Armed with detailed, actionable pavement condition data for 92 miles, Saugus shifted from reactive patching to a proactive capital program residents can track.
Saugus managed an aging roadway network with patchy information; outdated or inconsistent data made it hard to know which roads to fix or when and left no accurate paving budgets. With limited time and staff, the town was reactive to complaints and struggled to build defensible paving plans that stood up in public meetings. Leaders risked appearing political when asked "Why not my road?" because they lacked a clear, transparent prioritization method tied to current conditions.

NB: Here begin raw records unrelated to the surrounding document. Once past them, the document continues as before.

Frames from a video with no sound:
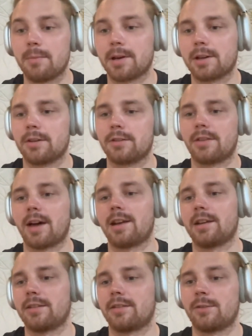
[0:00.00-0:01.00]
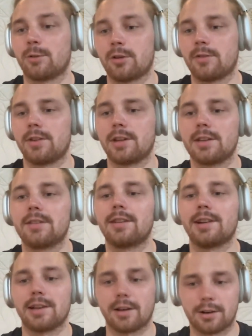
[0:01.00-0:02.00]
because that is sort of the
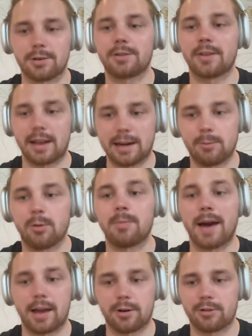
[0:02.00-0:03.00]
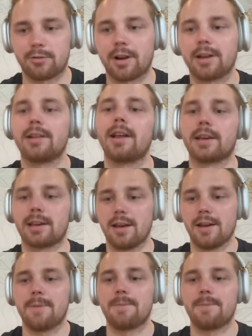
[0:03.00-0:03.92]
easily understandable pattern, right? Like,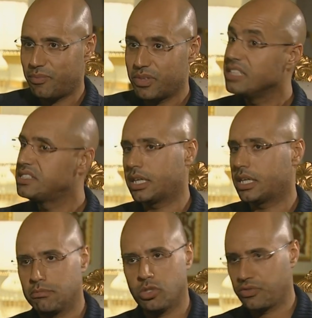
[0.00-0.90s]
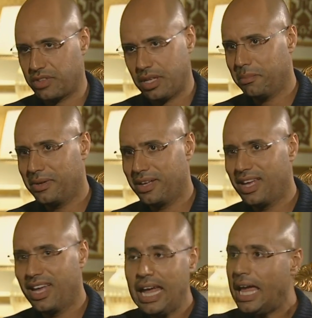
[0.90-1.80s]
and sick, most of them.
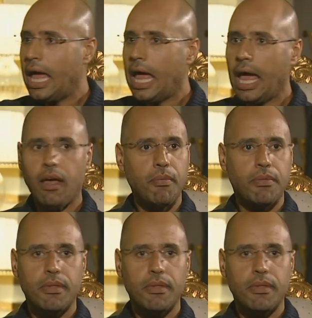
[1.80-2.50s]
And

Saugus chose Cyvl to rapidly survey 92 roadway miles using vehicle-mounted LiDAR and pavement sensors, capturing lane-level distress at traffic speed. Within weeks—by May 27, 2022—the Infrastructure Intelligence platform processed the data with AI to produce block-by-block condition scores, a prioritized, data-backed repair list, and auto-generated maps and reports. The town now had reliable, current pavement data and defensible plans that tied investment to need, enabling faster decisions and immediate scheduling.

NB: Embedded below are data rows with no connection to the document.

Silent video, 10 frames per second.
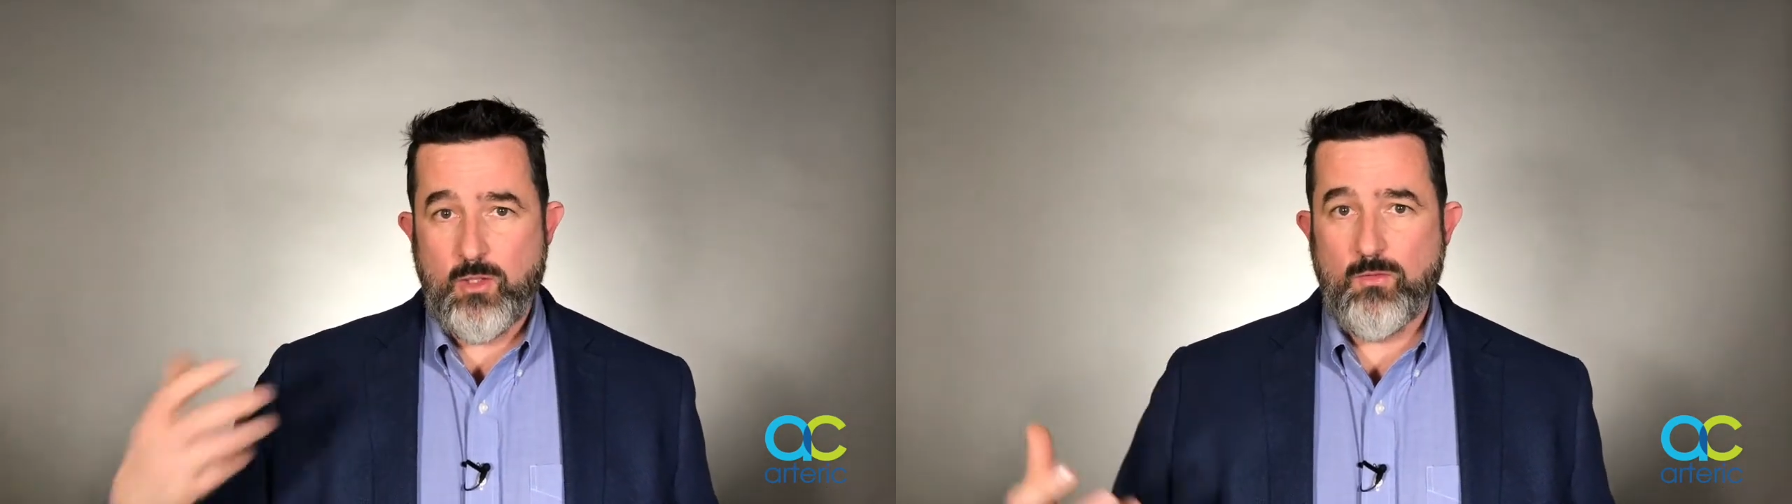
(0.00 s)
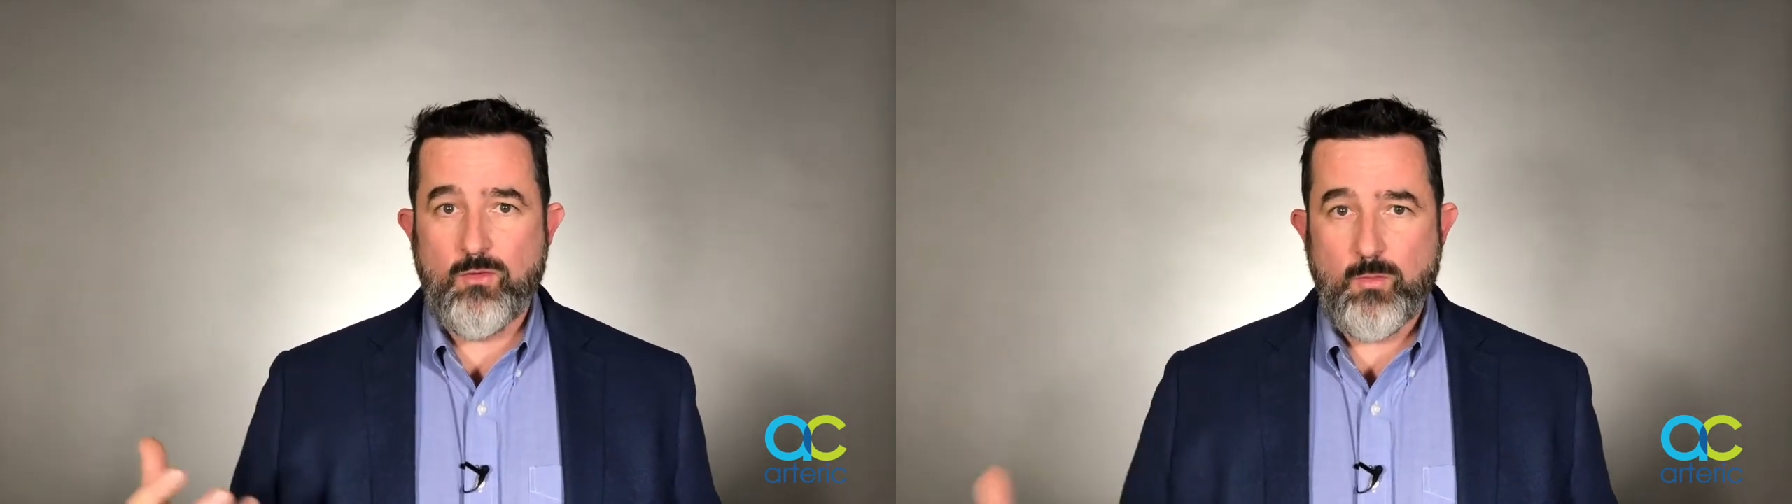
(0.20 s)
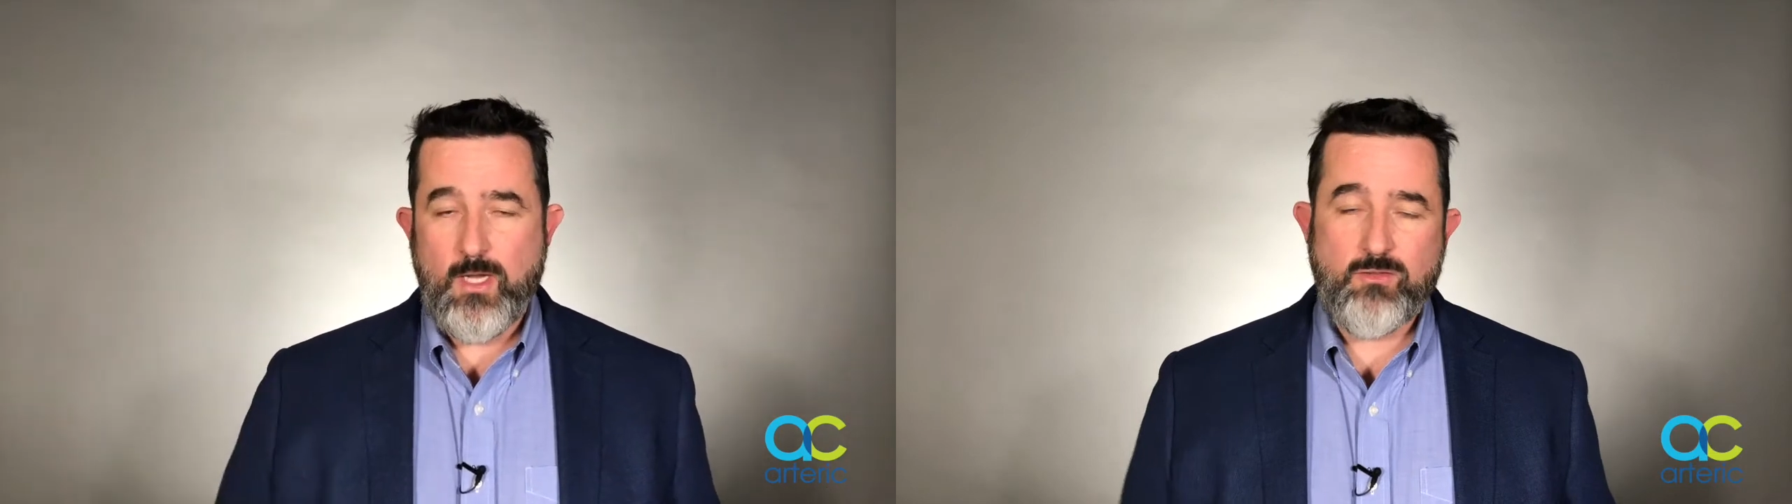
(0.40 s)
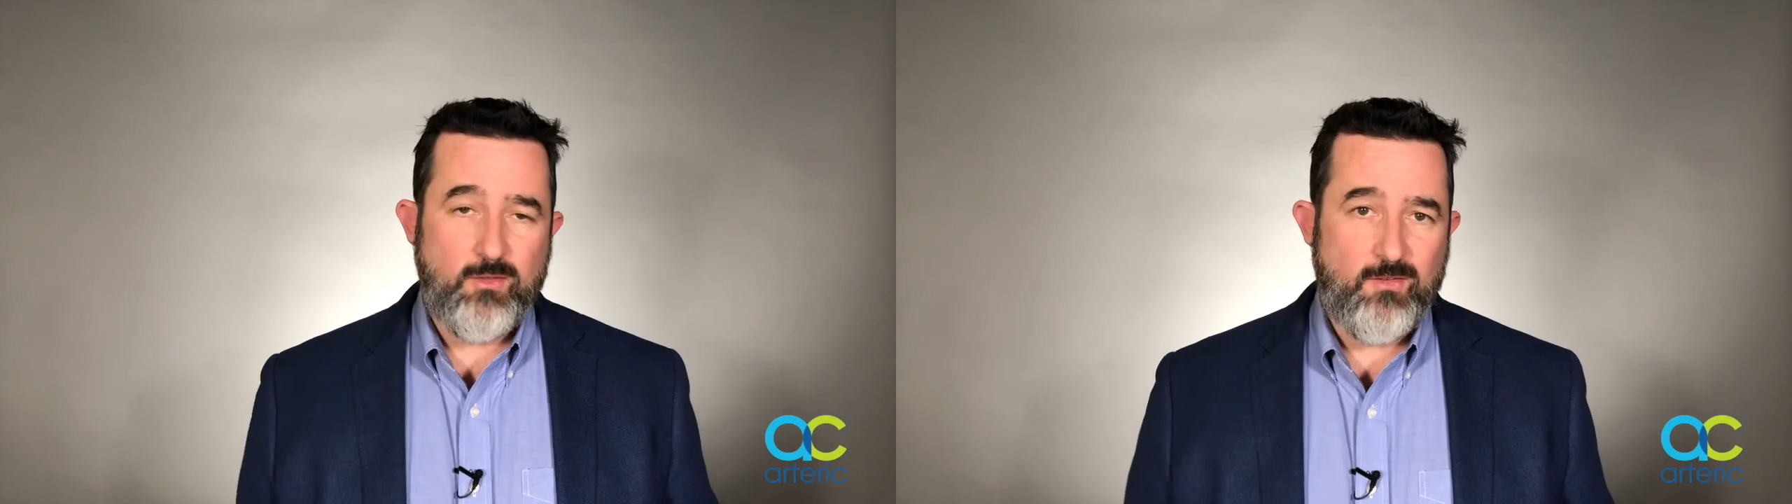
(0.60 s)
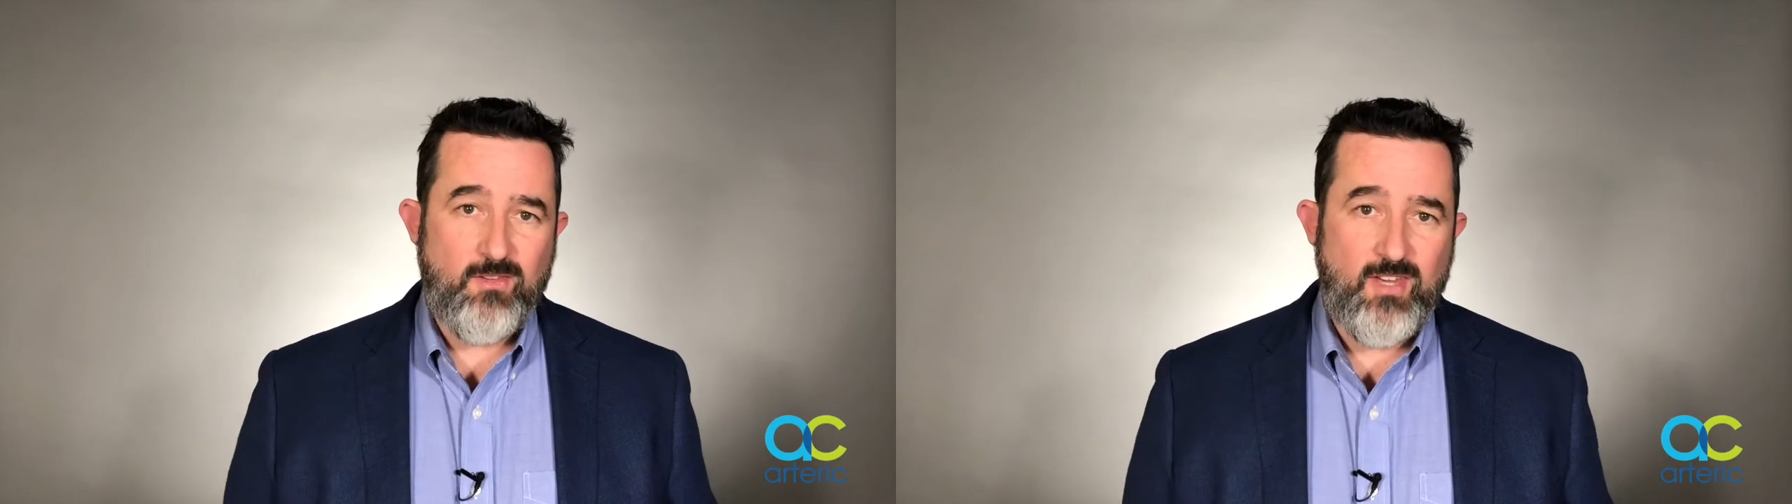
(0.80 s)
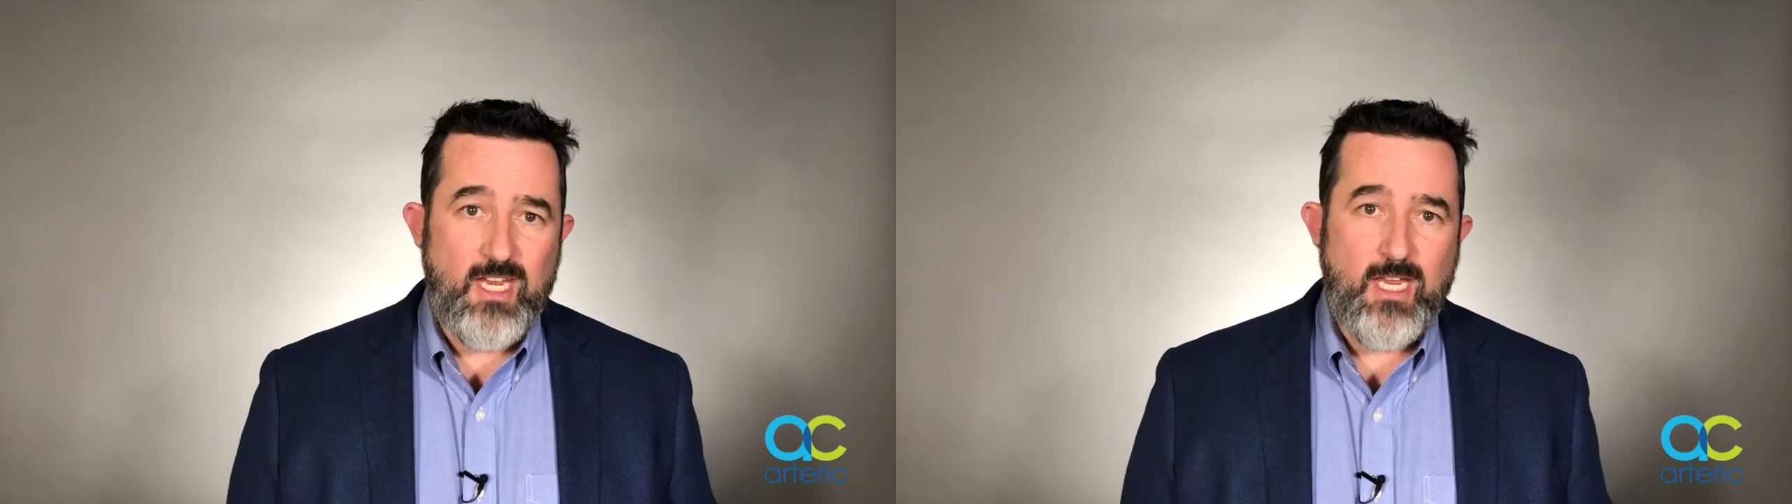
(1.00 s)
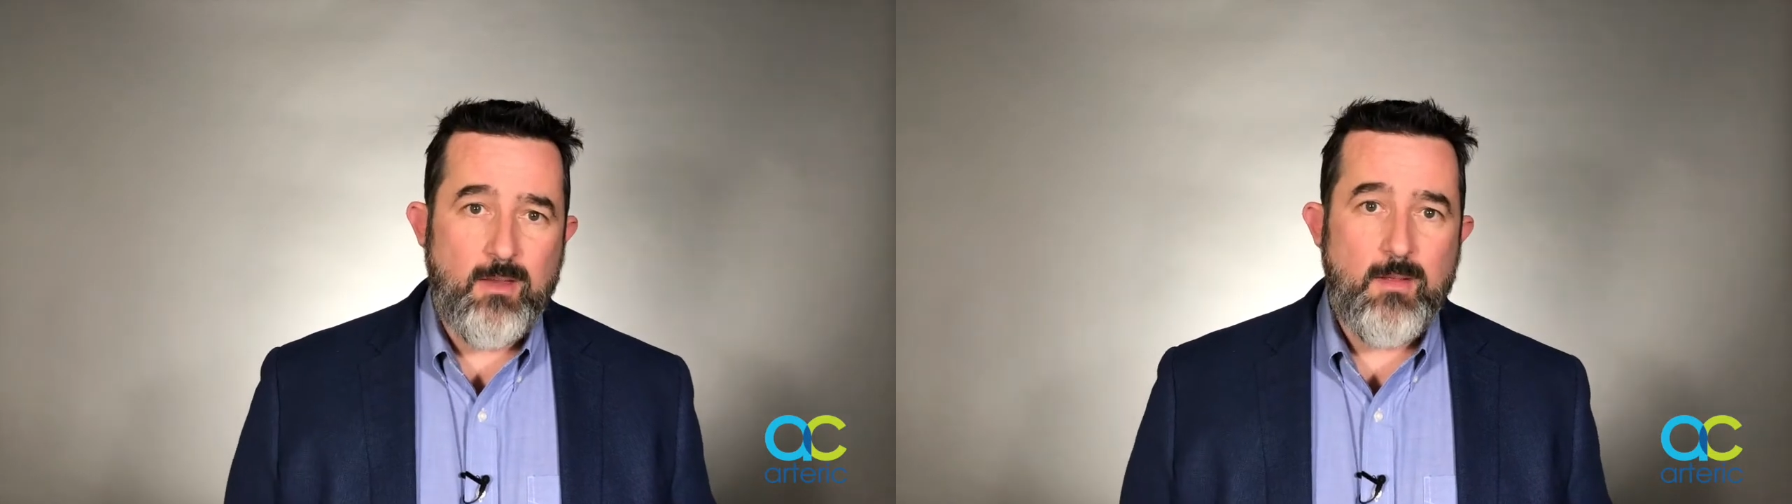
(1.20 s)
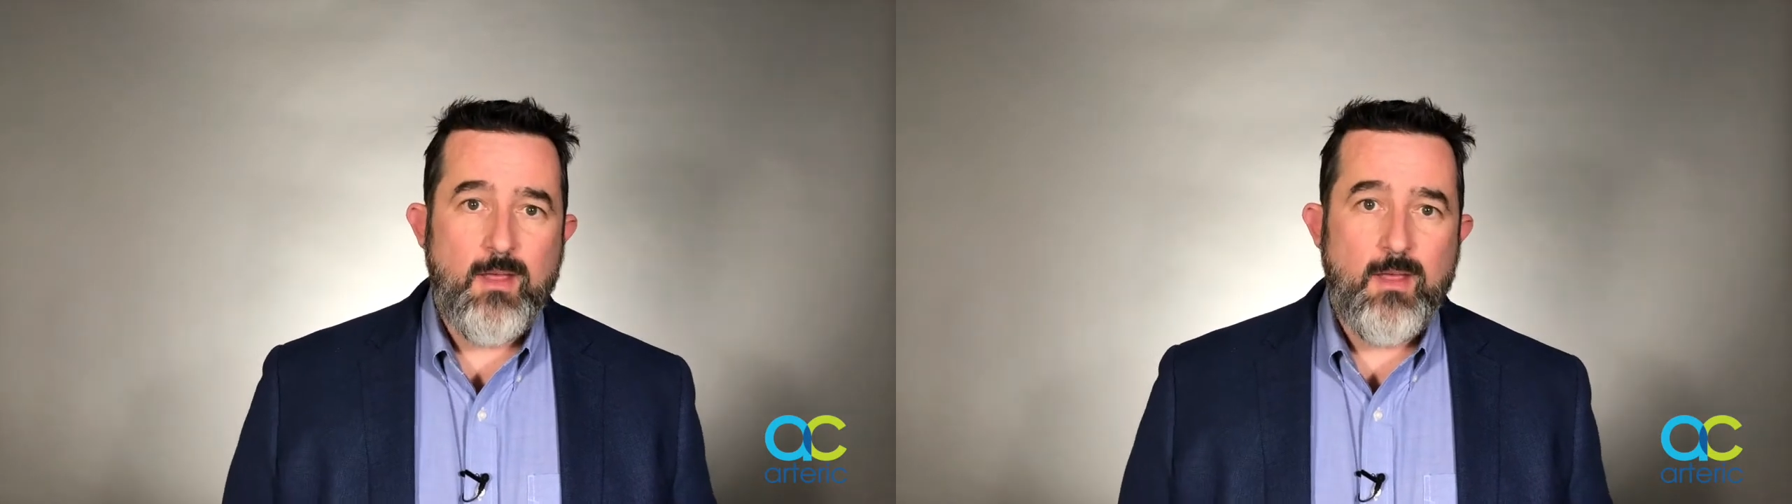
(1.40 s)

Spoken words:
users will actually see,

Armed with detailed, actionable pavement condition data for 92 miles, Saugus shifted from reactive patching to a proactive capital program residents can track. Crews sequenced near-term fixes for critical segments and coordinated preservation across the network, compressing the time between survey and construction so improvements showed up sooner on neighborhood streets. Clear maps, scores, and cost scenarios helped leaders defend budgets, coordinate utilities, and communicate exactly why each project was selected.